(DATASET EXCERPTS)

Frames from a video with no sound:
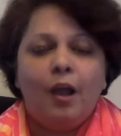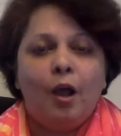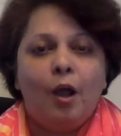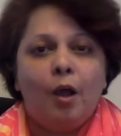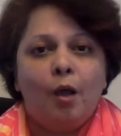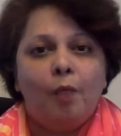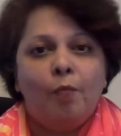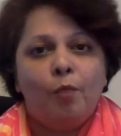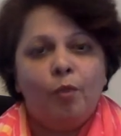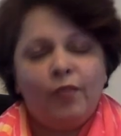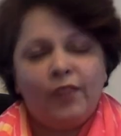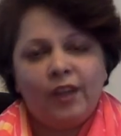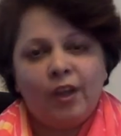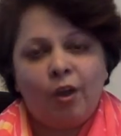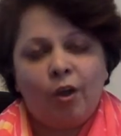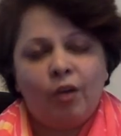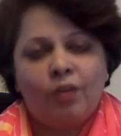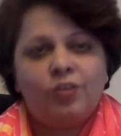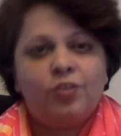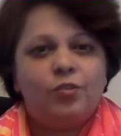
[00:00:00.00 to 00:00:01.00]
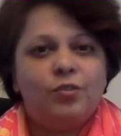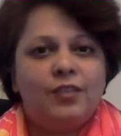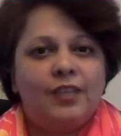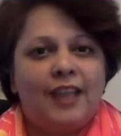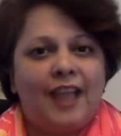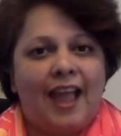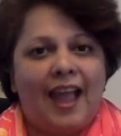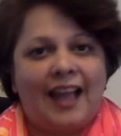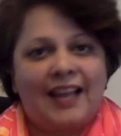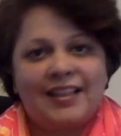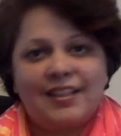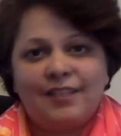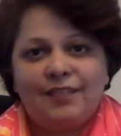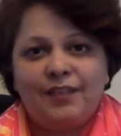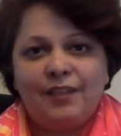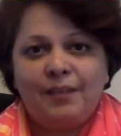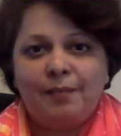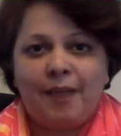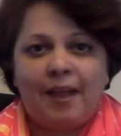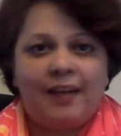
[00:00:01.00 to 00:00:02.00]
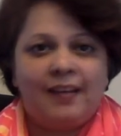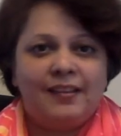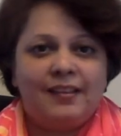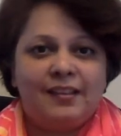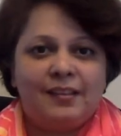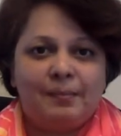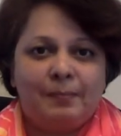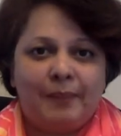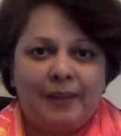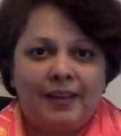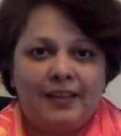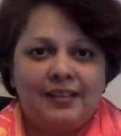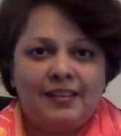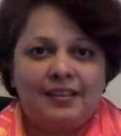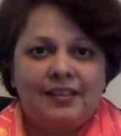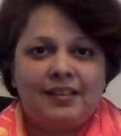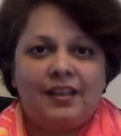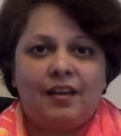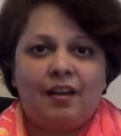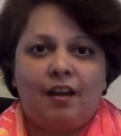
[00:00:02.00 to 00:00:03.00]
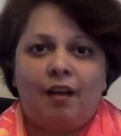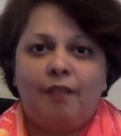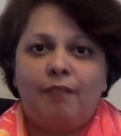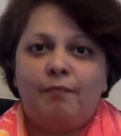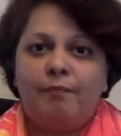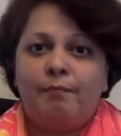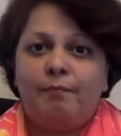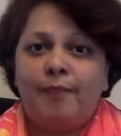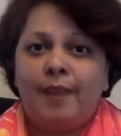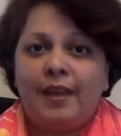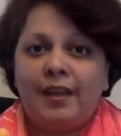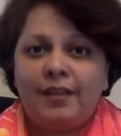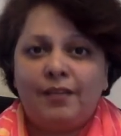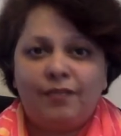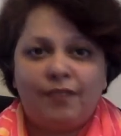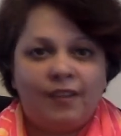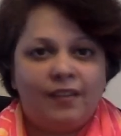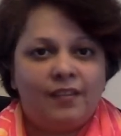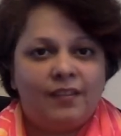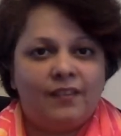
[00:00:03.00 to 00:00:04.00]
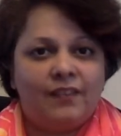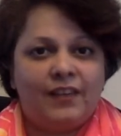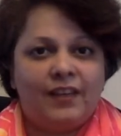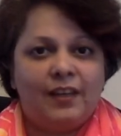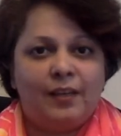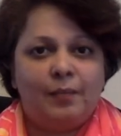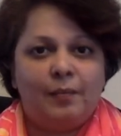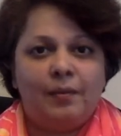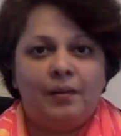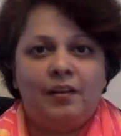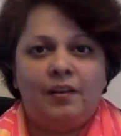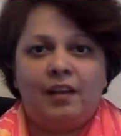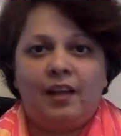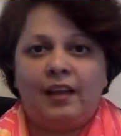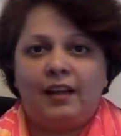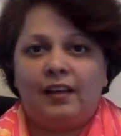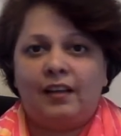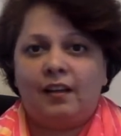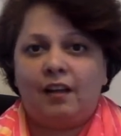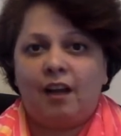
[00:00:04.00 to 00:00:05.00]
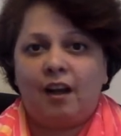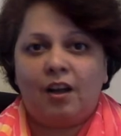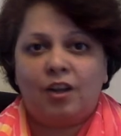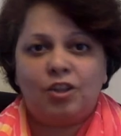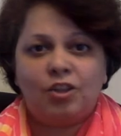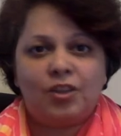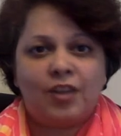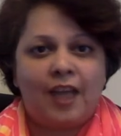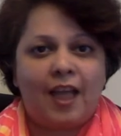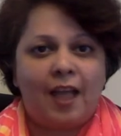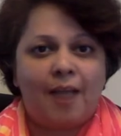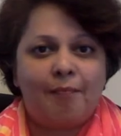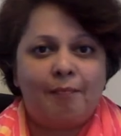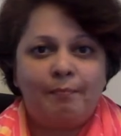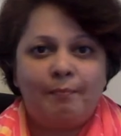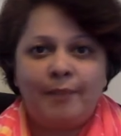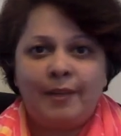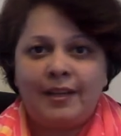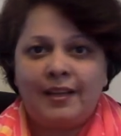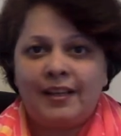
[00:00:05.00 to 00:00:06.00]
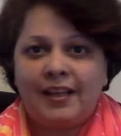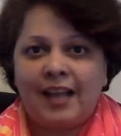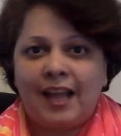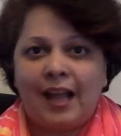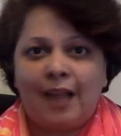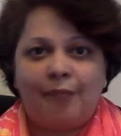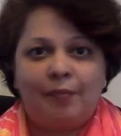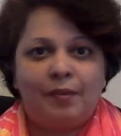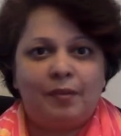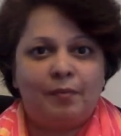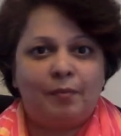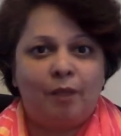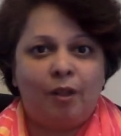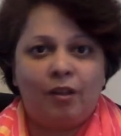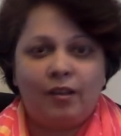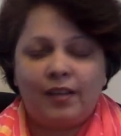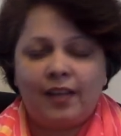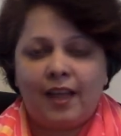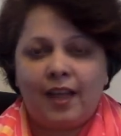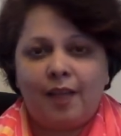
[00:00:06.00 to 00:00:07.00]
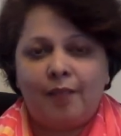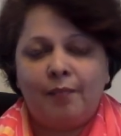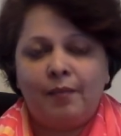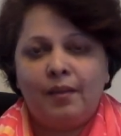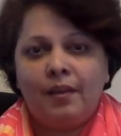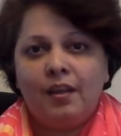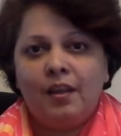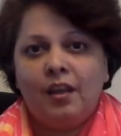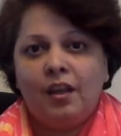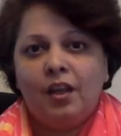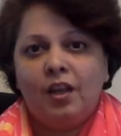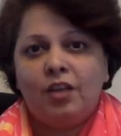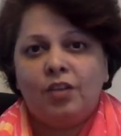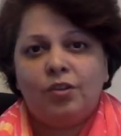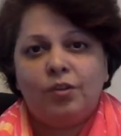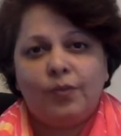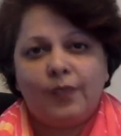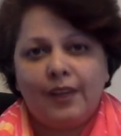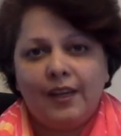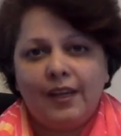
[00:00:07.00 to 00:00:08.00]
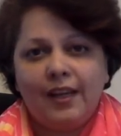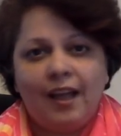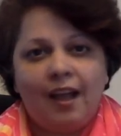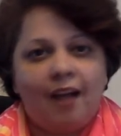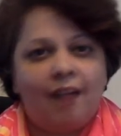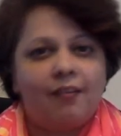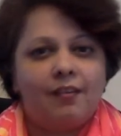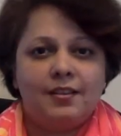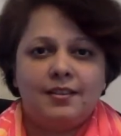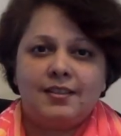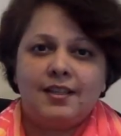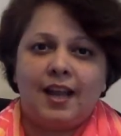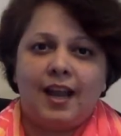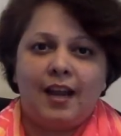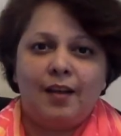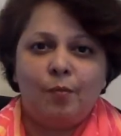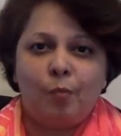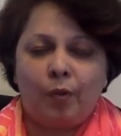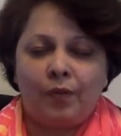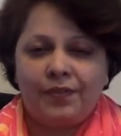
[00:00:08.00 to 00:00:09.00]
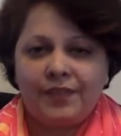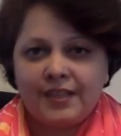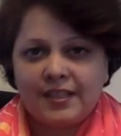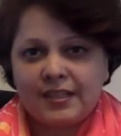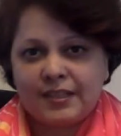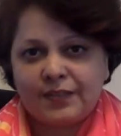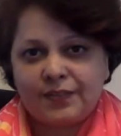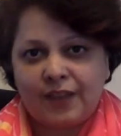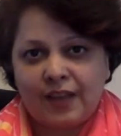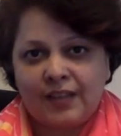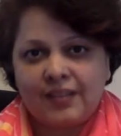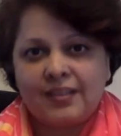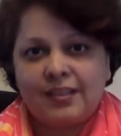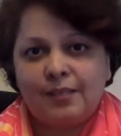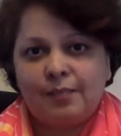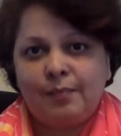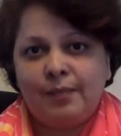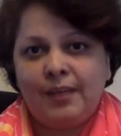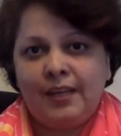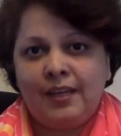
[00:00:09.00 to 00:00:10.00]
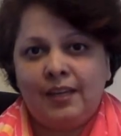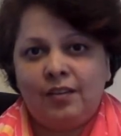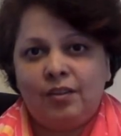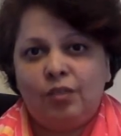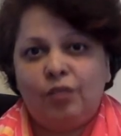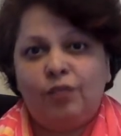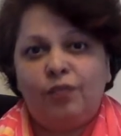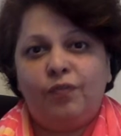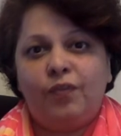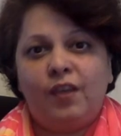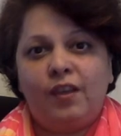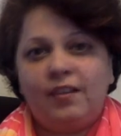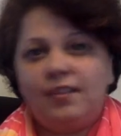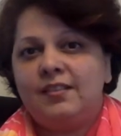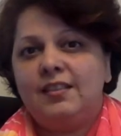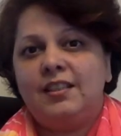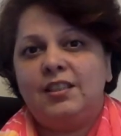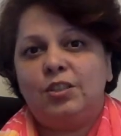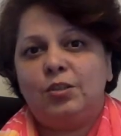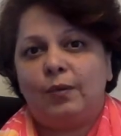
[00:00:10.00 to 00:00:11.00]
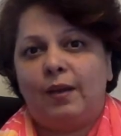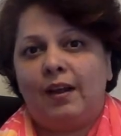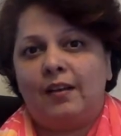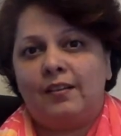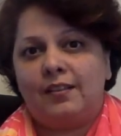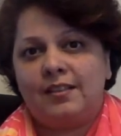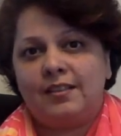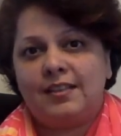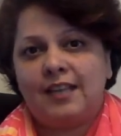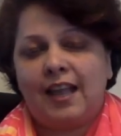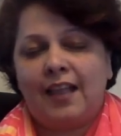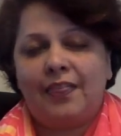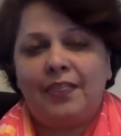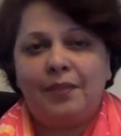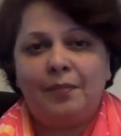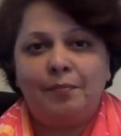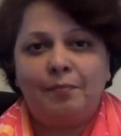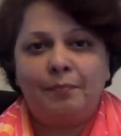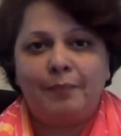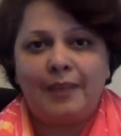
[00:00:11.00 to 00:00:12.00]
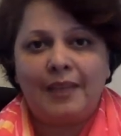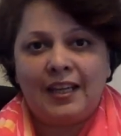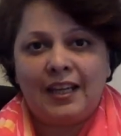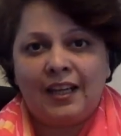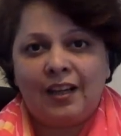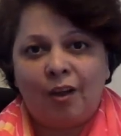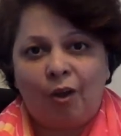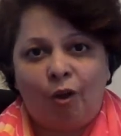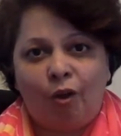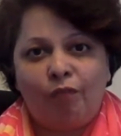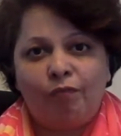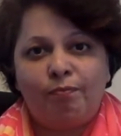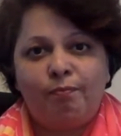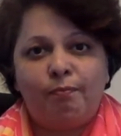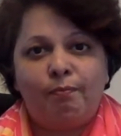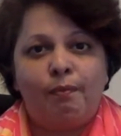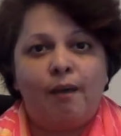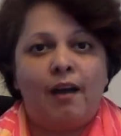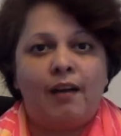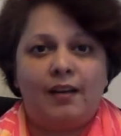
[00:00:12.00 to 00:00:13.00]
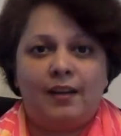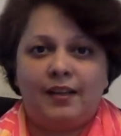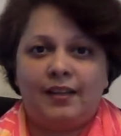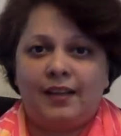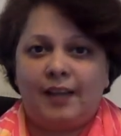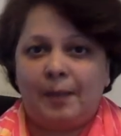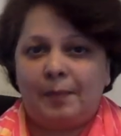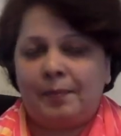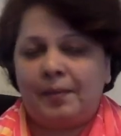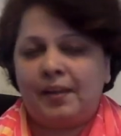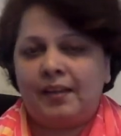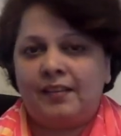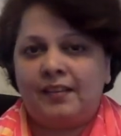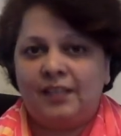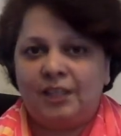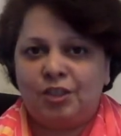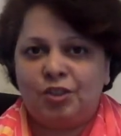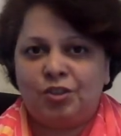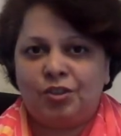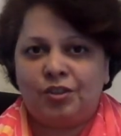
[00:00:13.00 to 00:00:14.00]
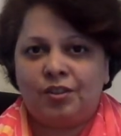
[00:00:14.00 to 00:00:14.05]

Moving on to the actively managed space, there are many funds available like large cap, mid cap, small cap. To really understand what these funds mean, you first need to understand the meaning of market capitalization.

(End DATASET EXCERPTS)

WORK REQUEST -
Starting with the line that contains "[00:00:09.00 to 00:00:10.00]" and ending with the last line of the data above, transcribe exactly those lines and no others, without pictures.

EXERCISE RESULT -
[00:00:09.00 to 00:00:10.00]
[00:00:10.00 to 00:00:11.00]
[00:00:11.00 to 00:00:12.00]
[00:00:12.00 to 00:00:13.00]
[00:00:13.00 to 00:00:14.00]
[00:00:14.00 to 00:00:14.05]

Moving on to the actively managed space, there are many funds available like large cap, mid cap, small cap. To really understand what these funds mean, you first need to understand the meaning of market capitalization.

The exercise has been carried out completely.